Melissa WolfKlain, UA class of 2001, got her first big break with a part in the traveling production of 42nd Street, which brings its dancing feet to Tucson for a five-day run at Centennial Hall, Oct. 29 through Nov. 2.
"I just started on Sept. 23," WolfKlain said, reached by phone in Maui last week, where she was to sing in a friend's wedding during the cast's one-week vacation. "I'm joining Equity (the actors' union) with this show. It's a great show. I love it. I look forward to every number."
WolfKlain is one of 22 chorines--1930s-style chorus girls--in the lavish award-winning dance musical, which also features 10 male dancers, four "swing" dancers who can step into all the parts, and 12 principals. Like the rest of the chorus, WolfKlain sings and tap-dances her way through the show's 16 songs, including "Lullaby of Broadway" and "I Only Have Eyes for You," but she does have a bit speaking part in an opening scene.
"I just found out I'm going to be Ethel.
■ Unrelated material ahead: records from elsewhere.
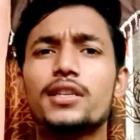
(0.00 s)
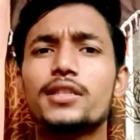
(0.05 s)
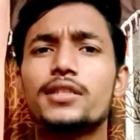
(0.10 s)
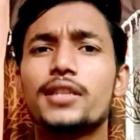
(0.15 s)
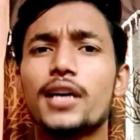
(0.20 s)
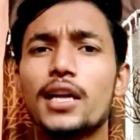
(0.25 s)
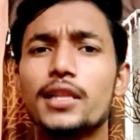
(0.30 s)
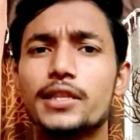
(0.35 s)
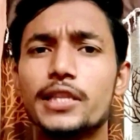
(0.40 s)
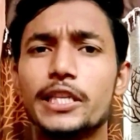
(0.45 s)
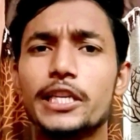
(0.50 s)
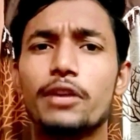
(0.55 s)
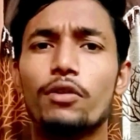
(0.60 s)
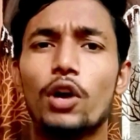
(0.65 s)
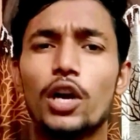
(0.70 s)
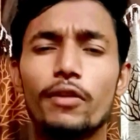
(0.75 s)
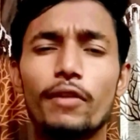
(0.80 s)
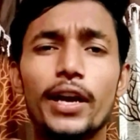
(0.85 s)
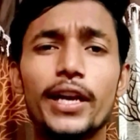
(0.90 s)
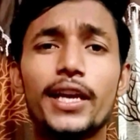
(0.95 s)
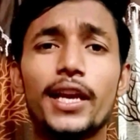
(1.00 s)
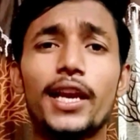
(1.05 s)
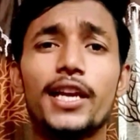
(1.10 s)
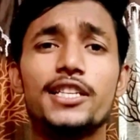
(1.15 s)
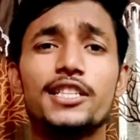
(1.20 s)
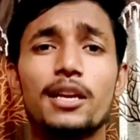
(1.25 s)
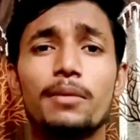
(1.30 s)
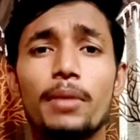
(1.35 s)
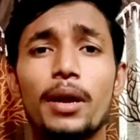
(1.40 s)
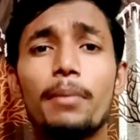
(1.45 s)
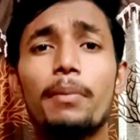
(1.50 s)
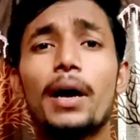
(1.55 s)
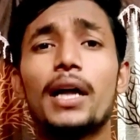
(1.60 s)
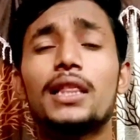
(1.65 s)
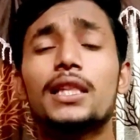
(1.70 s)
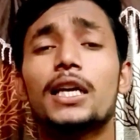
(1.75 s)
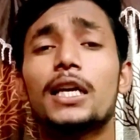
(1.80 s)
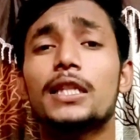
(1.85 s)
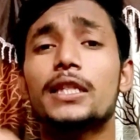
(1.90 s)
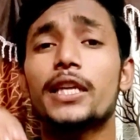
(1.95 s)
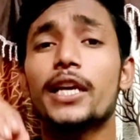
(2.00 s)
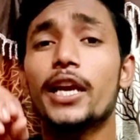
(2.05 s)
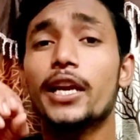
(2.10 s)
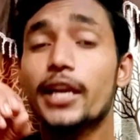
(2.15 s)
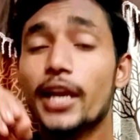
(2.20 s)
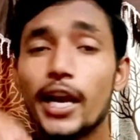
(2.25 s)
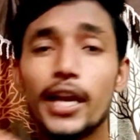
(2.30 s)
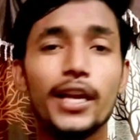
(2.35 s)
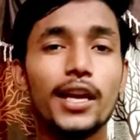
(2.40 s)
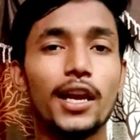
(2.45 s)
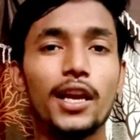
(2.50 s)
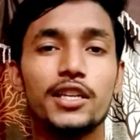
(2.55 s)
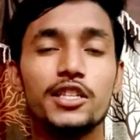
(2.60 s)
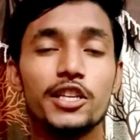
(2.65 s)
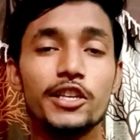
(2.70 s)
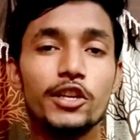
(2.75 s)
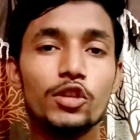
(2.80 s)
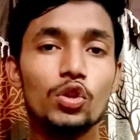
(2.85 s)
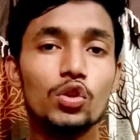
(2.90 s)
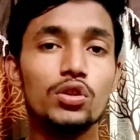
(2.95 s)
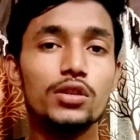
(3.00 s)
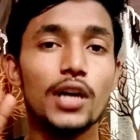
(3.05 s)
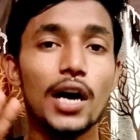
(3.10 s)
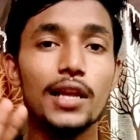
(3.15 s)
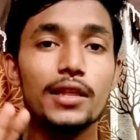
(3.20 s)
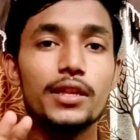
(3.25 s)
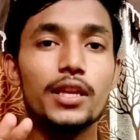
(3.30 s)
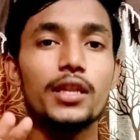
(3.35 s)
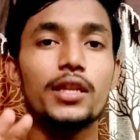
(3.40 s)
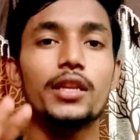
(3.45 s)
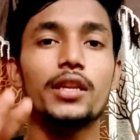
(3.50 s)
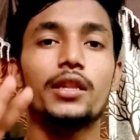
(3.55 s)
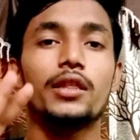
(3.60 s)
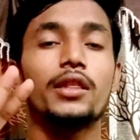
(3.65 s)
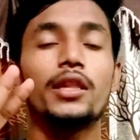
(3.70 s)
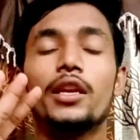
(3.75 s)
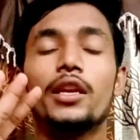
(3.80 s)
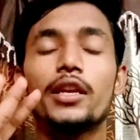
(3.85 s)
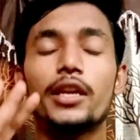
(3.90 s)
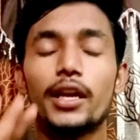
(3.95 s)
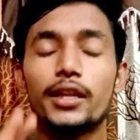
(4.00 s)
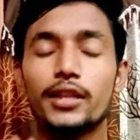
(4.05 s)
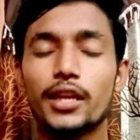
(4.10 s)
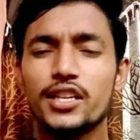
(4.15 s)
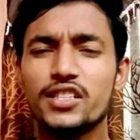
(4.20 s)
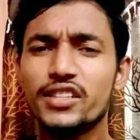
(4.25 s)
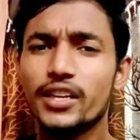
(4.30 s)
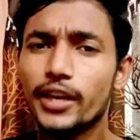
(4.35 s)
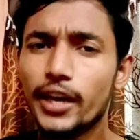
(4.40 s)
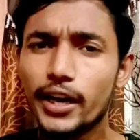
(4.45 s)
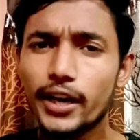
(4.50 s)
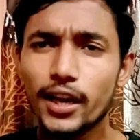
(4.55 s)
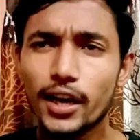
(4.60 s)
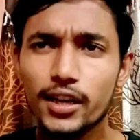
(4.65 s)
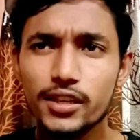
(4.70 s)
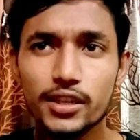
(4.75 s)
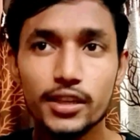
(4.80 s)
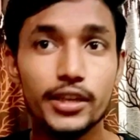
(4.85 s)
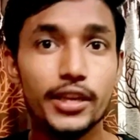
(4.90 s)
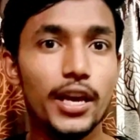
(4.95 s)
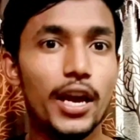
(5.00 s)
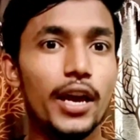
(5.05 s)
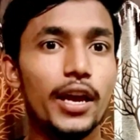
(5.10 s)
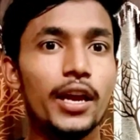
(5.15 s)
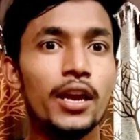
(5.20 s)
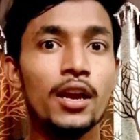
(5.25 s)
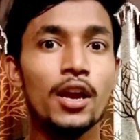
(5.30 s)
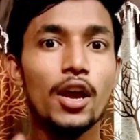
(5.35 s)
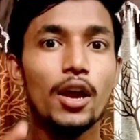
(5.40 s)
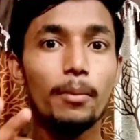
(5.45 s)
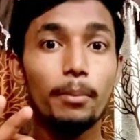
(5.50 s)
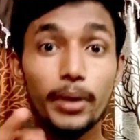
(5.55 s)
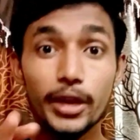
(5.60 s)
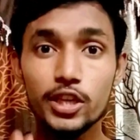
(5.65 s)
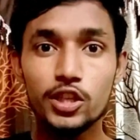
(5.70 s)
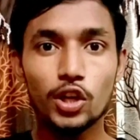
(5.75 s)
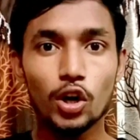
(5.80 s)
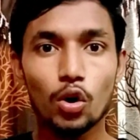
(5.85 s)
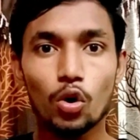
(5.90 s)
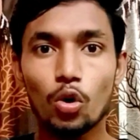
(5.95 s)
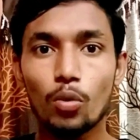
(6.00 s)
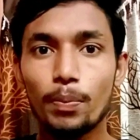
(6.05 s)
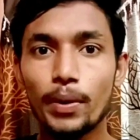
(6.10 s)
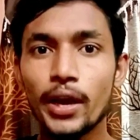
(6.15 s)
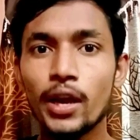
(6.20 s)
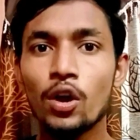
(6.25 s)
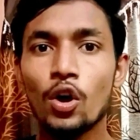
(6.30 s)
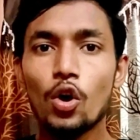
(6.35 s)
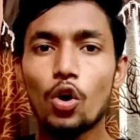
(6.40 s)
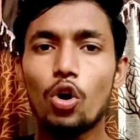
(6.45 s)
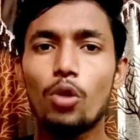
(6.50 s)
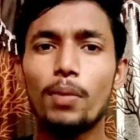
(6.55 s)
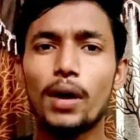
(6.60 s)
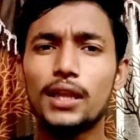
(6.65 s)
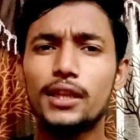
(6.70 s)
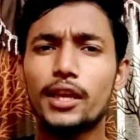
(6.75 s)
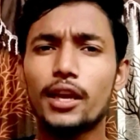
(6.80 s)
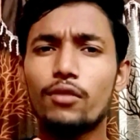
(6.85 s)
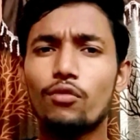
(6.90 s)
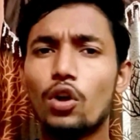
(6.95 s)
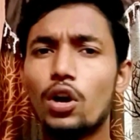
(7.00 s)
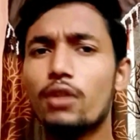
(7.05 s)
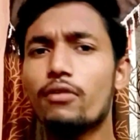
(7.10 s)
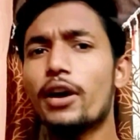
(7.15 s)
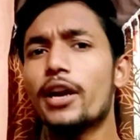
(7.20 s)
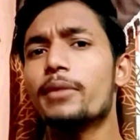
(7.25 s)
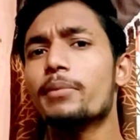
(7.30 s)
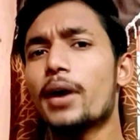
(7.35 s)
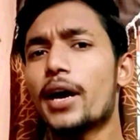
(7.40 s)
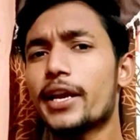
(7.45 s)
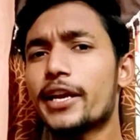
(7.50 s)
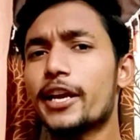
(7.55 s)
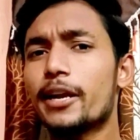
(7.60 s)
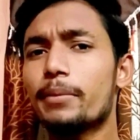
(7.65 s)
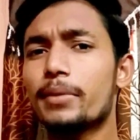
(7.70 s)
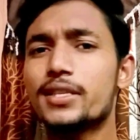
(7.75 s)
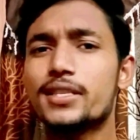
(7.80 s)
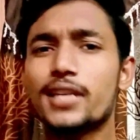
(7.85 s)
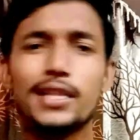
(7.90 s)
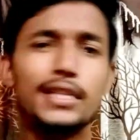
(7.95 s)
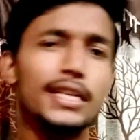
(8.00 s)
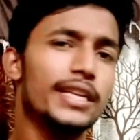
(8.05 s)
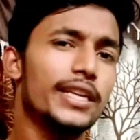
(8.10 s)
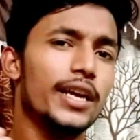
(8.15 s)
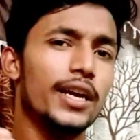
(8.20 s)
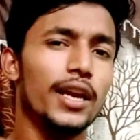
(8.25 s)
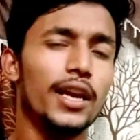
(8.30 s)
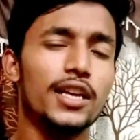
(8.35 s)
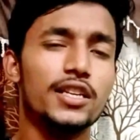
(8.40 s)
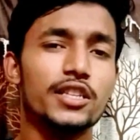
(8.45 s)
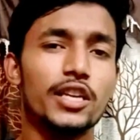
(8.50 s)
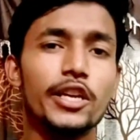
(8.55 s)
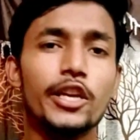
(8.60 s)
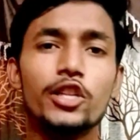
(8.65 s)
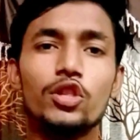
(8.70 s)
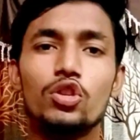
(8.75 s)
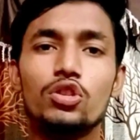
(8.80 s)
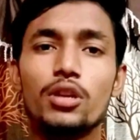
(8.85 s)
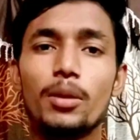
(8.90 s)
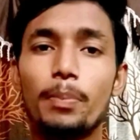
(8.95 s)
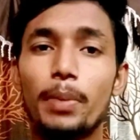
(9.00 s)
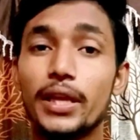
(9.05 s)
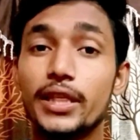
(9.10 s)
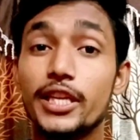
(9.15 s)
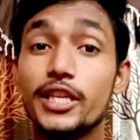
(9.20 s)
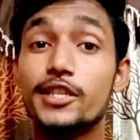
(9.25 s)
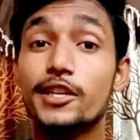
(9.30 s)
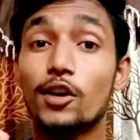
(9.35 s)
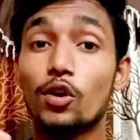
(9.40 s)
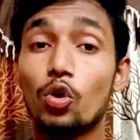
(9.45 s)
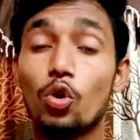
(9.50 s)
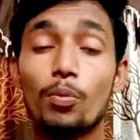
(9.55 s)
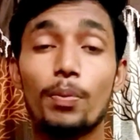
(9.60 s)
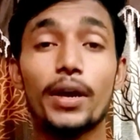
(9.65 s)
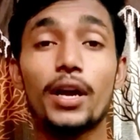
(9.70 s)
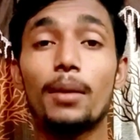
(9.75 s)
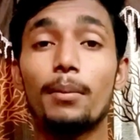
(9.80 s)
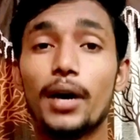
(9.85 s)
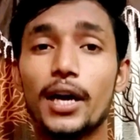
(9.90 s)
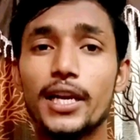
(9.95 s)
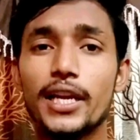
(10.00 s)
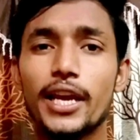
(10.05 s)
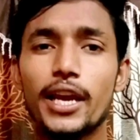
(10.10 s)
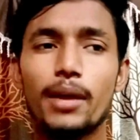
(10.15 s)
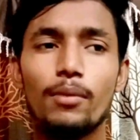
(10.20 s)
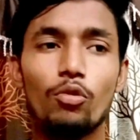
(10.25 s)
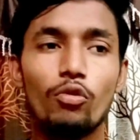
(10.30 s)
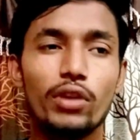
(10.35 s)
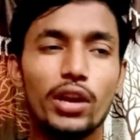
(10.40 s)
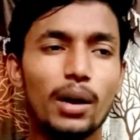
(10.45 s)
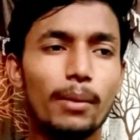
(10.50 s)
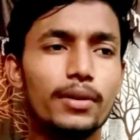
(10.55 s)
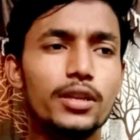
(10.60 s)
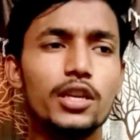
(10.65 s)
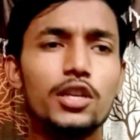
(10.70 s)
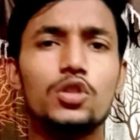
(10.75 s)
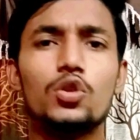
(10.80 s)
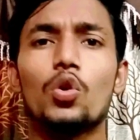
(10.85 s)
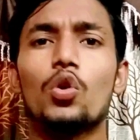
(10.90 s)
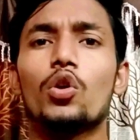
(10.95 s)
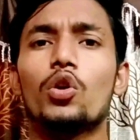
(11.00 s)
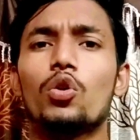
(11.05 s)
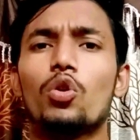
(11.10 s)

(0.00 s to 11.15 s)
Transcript: हैं इसके सात दिन के वर्ल्ड वाइड कलेक्शन में बात करते हैं नेट कलेक्शन की तो सात दिन दिन के अंदर इसने नेट कलेक्शन किया है बीस करोड़ रुपए और बात करें वर्ल्ड वाइड मार्केट सात दिन के कलेक्शन की तो इसने पच्चीस करोड़ रुपए कमा लिए है मूवी का बजट सौ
I start a fight ... it's a shouting match. I have a nasty comeback." Tucsonans looking to catch a peek of one of their own will see her dressed in a white shirt and blue skirt, and sporting a dark-brown wig.
WolfKlain had been working in regional theater in her native California before auditioning last summer for 42nd Street, which in its Broadway incarnation won a Tony Award, a Drama Desk Award and the Outer Critics Circle Award for Best Musical Revival in 2001. The first touring show of this production, the musical has been traveling since summer 2002.
Its showbiz tale is set backstage in the precarious days of the Depression; all the dancers in the chorus are just scraping by and desperately need the work. But when the star, Dorothy Brock (Marcy McGuigan), breaks an ankle, it looks like the show will have to close down. Then a dancing ingénue from Allentown, Pa., Peggy Sawyer (Shannon O'Bryan), steps into Dorothy's shoes and, well, you can guess the rest.
The simple tale, said assistant dance captain Amy Palomino, speaking by phone from Portland, Ore., is very sweet, but the show "is really about dancing. It's mainly tap dance, with a little bit of ballet-type stuff. There's one Busby Berkeley-type number with mirrors and ballerina moves. The audience is watching the mirrors above us, and we make patterns, lying on the floor. It's really pretty."
If its plot outline is spare, the production's evolution is convoluted. It started life not as a piece of theater but as a Depression-era movie designed to cheer people up. The legendary producer Darryl F. Zanuck hired composer Harry Warren, lyricist Al Dubin and choreographer Busby Berkeley to put together a feel-good showbiz movie. They named it 42nd Street, after the avenue that was then the sparkling center of the New York theater district. It was a huge hit in 1933, one of the worst years of the Depression. The team followed up with Gold Diggers of 1933, Dames (1934) and Gold Diggers of 1935.
The show never made it to the Broadway stage until 1980. Michael Stewart and Mark Bramble wrote a new book for it and drew on Warren/Dubin songs from a number of their movie collaborations. (The Oscar-winning tune "Lullaby of Broadway," for instance, is actually from Gold Diggers of 1935.) Gower Champion, who had choreographed the original Bye Bye Birdie and Hello Dolly!, created entirely original pieces for the stage musical, as well as dances that evoked the dazzling patterns Berkeley had put into so many 1930s movies.
"His choreography is so amazing," said Palomino, who as a swing has learned all 22 of the female dance parts.
In a real-life show-biz twist, Champion died the afternoon the show was to open. His death was kept secret from the cast, Palomino recounted, and after a wildly successful opening performance, the producer came onstage after the 11th curtain call and somberly announced, "Gower Champion has died." The leading lady screamed and the leading man called for the curtain to be closed.
The choreographer for the revival, Randy Skinner, worked as an assistant to Champion back in 1980. Much of his choreography closely matches his mentor's, Palomino said ("Some of it's exactly the same, and some of it is different"), and he's added some new things. "They had always talked about a big staircase number and now we have it."
Palomino said that the dancing women "do our makeup in the specific way of the 1930s and wear 1930s-style wigs. The costumes are just gorgeous. The girls are constantly on stage, making living formations. They're the secret weapon of the show."
One of those secret weapons, the 24-year-old WolfKlain, said her alma mater gave her great training in the triple-threat skills of singing, acting and dancing that 42nd Street demands.
"I have Marsha (Bagwell) to thank for my great voice," she said of her UA musical theater prof, who has invited WolfKlain to speak to a class while she's in town. "She really pushed me. ... And I studied tap with Michael Williams and jazz with Susan Quinn (of the dance division). They were great. I definitely got a good education there.
"I'm so thrilled to perform on my old college campus," she added. "It's a dream come true."